お茶を飲むと、土方がようやく口を開いた。
「あー……なんだ。あれだ、お前……その」
「はい?」
「……あんまり細かいことを、気にするな」
ぱっと口元を押さえると、かあっとセイが赤くなった。
「あっ、の、副長っ、何で」
「いや、その……総司は野暮天だから、あいつにゃお前が気にするようなことはわかんねぇだろ。もうちょっと気を遣ってやりゃあ随分と違うんだろうが……」
ぱたぱたっとセイの手の甲に涙が零れた。土方が、困ったように手を伸ばしかけて、その手を引っ込めた。昔であれば違うところだが、今は人妻になったセイだけに不用意に慰めることもできない。
「ったく、泣き虫は相変わらずかよ」
「そ、そんなにすぐに変われませんっ」
ぽろぽろと泣き続けるセイに、仕方ないと思ったのか、土方は目の前の盆を退けた。膝を進めるとセイの顔を自分の胸元に引き寄せる。
「俺は女には甘いんだよ。野郎はどうでもいいがな。だからお前が泣くのはどうにもな」
「ふ、副長は普段自分が女子を泣かせてらっしゃるんじゃないですか」
「……馬鹿だな、お前。こんな時くらい余計なことを言わずに素直に慰められとけ」
セイは、総司とは違う、土方の優しさに驚きながら泣き続けた。このところ、気にすまいとすればするほど、あちこちで交わされる話が気になって耳を傾 けてしまい、さらに心を痛める日々が続いていたのだ。そして、それを総司には気取られまいとしていただけに、昼間の近藤といい、土方といい、大人の二人が 気づいてくれたことにほっとしていた。
「私……が、我儘になってるんです。己の未熟を棚にあげて勝手に思っているだけなので……」
「そうだな。我儘かどうかはさておき、未熟なのは仕方ないだろう。これからどうするかを考えりゃいい」
「だって……! どうしていいのかわからないんです!! 私などを幹部待遇にしていただいてありがたいのですが、それで他の先生方のように命じることができるかといえば、お願いはできてもそんなことできません。 それに私が勝手なことをすれば、沖田先生の妻だってことだけで出しゃばっているようで、そんなことできません。できることはやってるつもりなんです。仕事 だって……」
だから、医師としての手が空いていれば、南部から医学書を借り受けて勉強もするし、近藤や土方の小姓の真似ごともする。かと思えば、家に帰っても総司のためにできることはすべてやっているし、総司がどうであれ、屯所内で甘えるようなこともない。
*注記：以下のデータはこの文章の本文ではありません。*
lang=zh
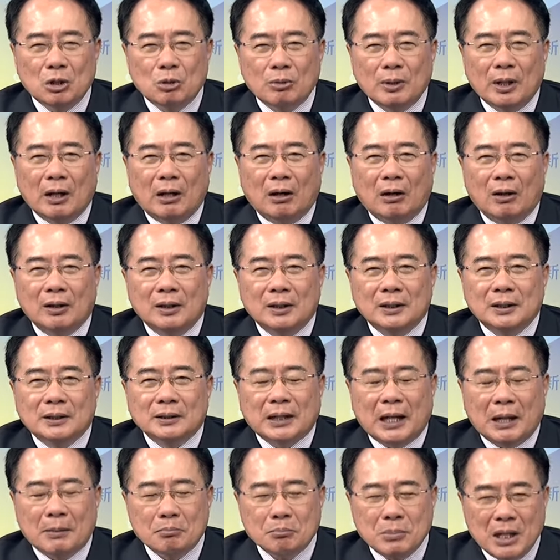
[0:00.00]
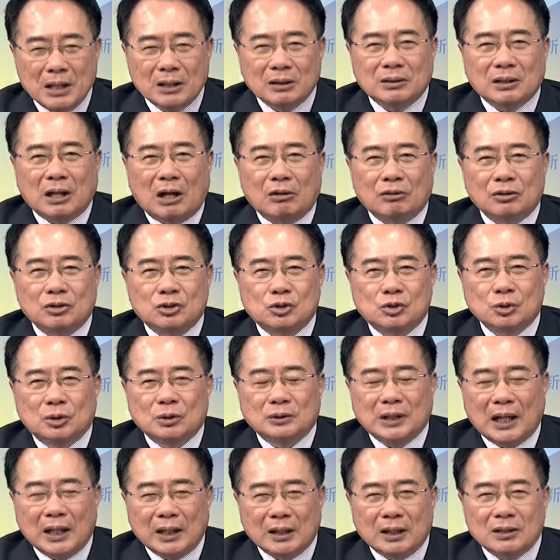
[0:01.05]
为好，它面岛的时候
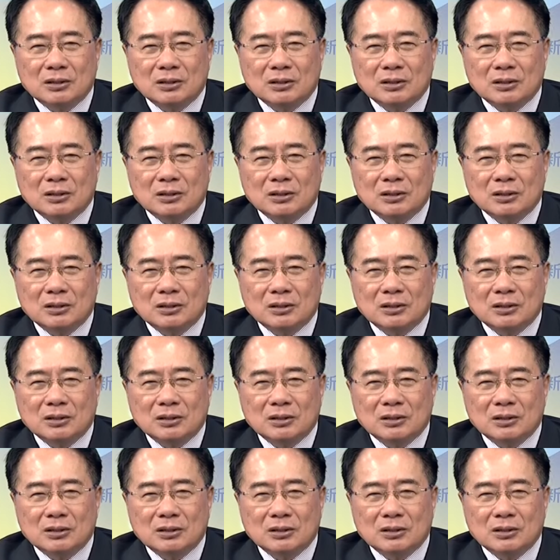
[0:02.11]
当然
セイは、セイなりにできることをやってきたつもりだったのだ。土方の肩口で泣き顔を上げたセイは、ようやく本音を口に出した。
「もう、どうしたらいいのかわからないんです……」
そんな、悪気のない揶揄など放っておけというのは簡単だ。実際、土方は放っておけばいいとも思っている。忙しくなれば自然と止む話だ。
だが、セイはどこまでいっても、自分のために総司まで揶揄されることをよしとしないのだ。それはたとえ、総司本人が気にしないと言っても変わらないだろう。
しかも揶揄される原因を作っている節もある総司をどうしてそこまで、と思う。
土方はぐいっと、泣きじゃくるセイを再び胸元に押し付けた。
「いいから眠れ。お前は考えすぎてんだ。今夜は診療所じゃなくて幹部棟にいろ。一人でゆっくりと眠るんだ」
総司がするのと同じく、あやす様にセイの背中を優しく叩いてやると、しばらくして、肩によりかかる重さが変わって、セイが泣きながら眠りに落ちた。